EXERCISE AIM:
Before copying, set the pictures aside; then repeat every line below verbatim.
--- ENTRIES PROVIDED Enclosed Below ---
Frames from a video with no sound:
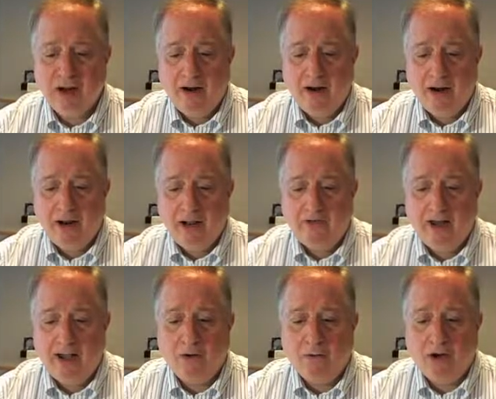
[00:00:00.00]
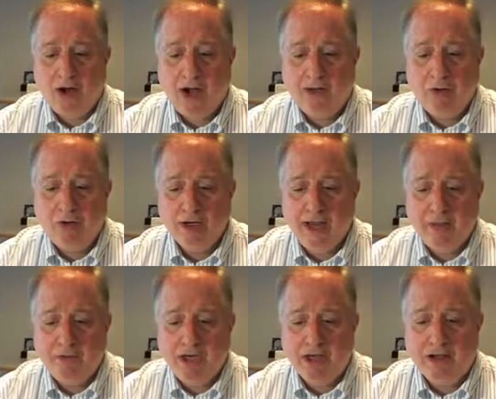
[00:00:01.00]
allow
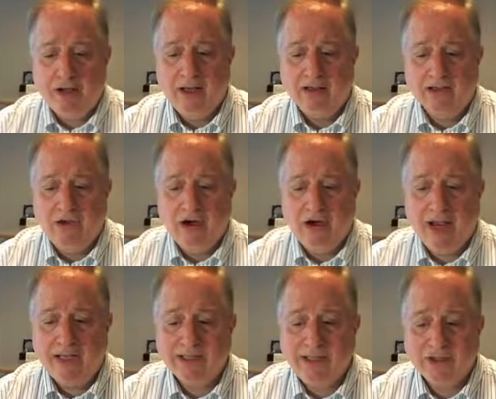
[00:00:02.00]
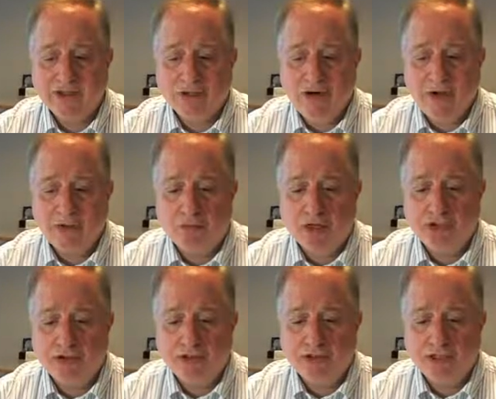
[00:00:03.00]
hypercapnia as long as the intracranial pressure
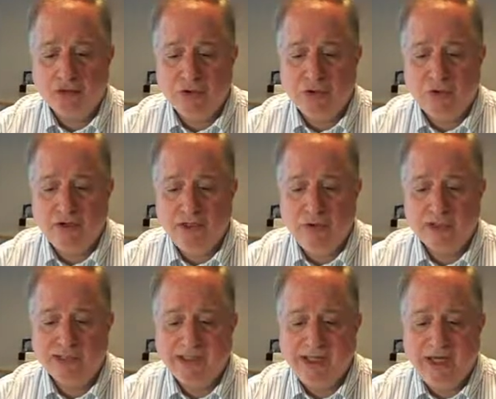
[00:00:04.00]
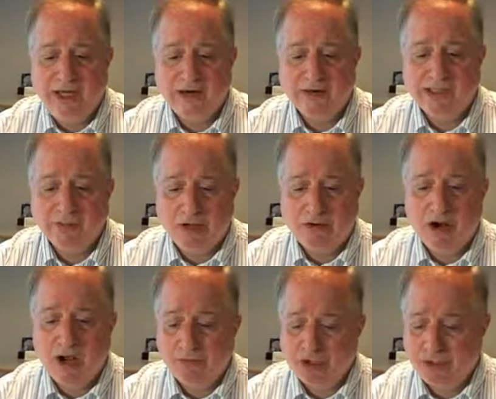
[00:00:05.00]
is controlled. And you can see here some other
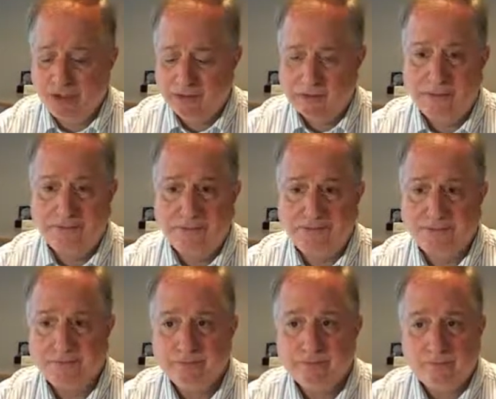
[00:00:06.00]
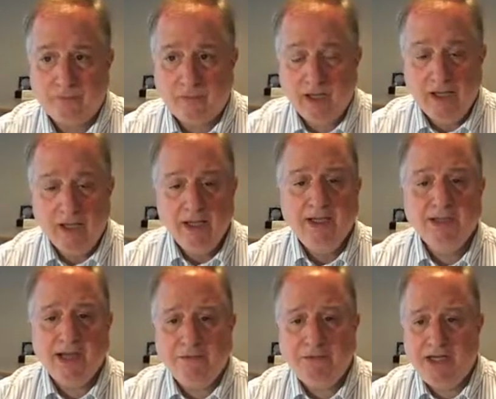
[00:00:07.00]
options.
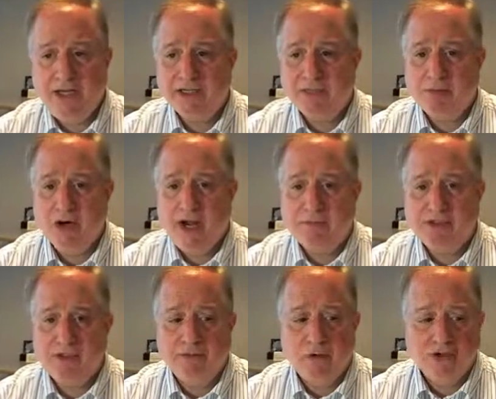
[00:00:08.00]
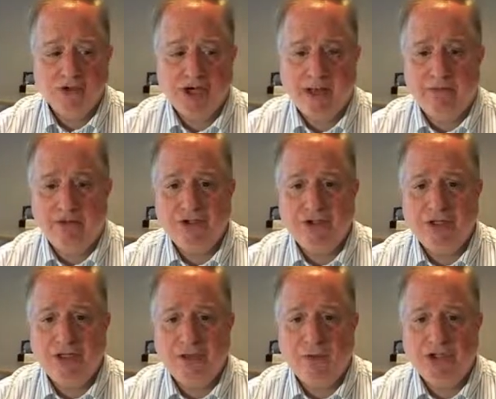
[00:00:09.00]
Type D is perhaps the most challenging,
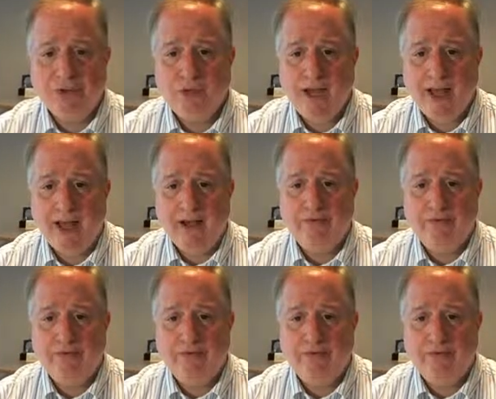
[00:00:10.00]
in which we have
--- End of Enclosed ENTRIES PROVIDED ---
OUTPUT OF THE TASK:
Frames from a video with no sound:
[00:00:00.00]
[00:00:01.00]
allow
[00:00:02.00]
[00:00:03.00]
hypercapnia as long as the intracranial pressure
[00:00:04.00]
[00:00:05.00]
is controlled. And you can see here some other
[00:00:06.00]
[00:00:07.00]
options.
[00:00:08.00]
[00:00:09.00]
Type D is perhaps the most challenging,
[00:00:10.00]
in which we have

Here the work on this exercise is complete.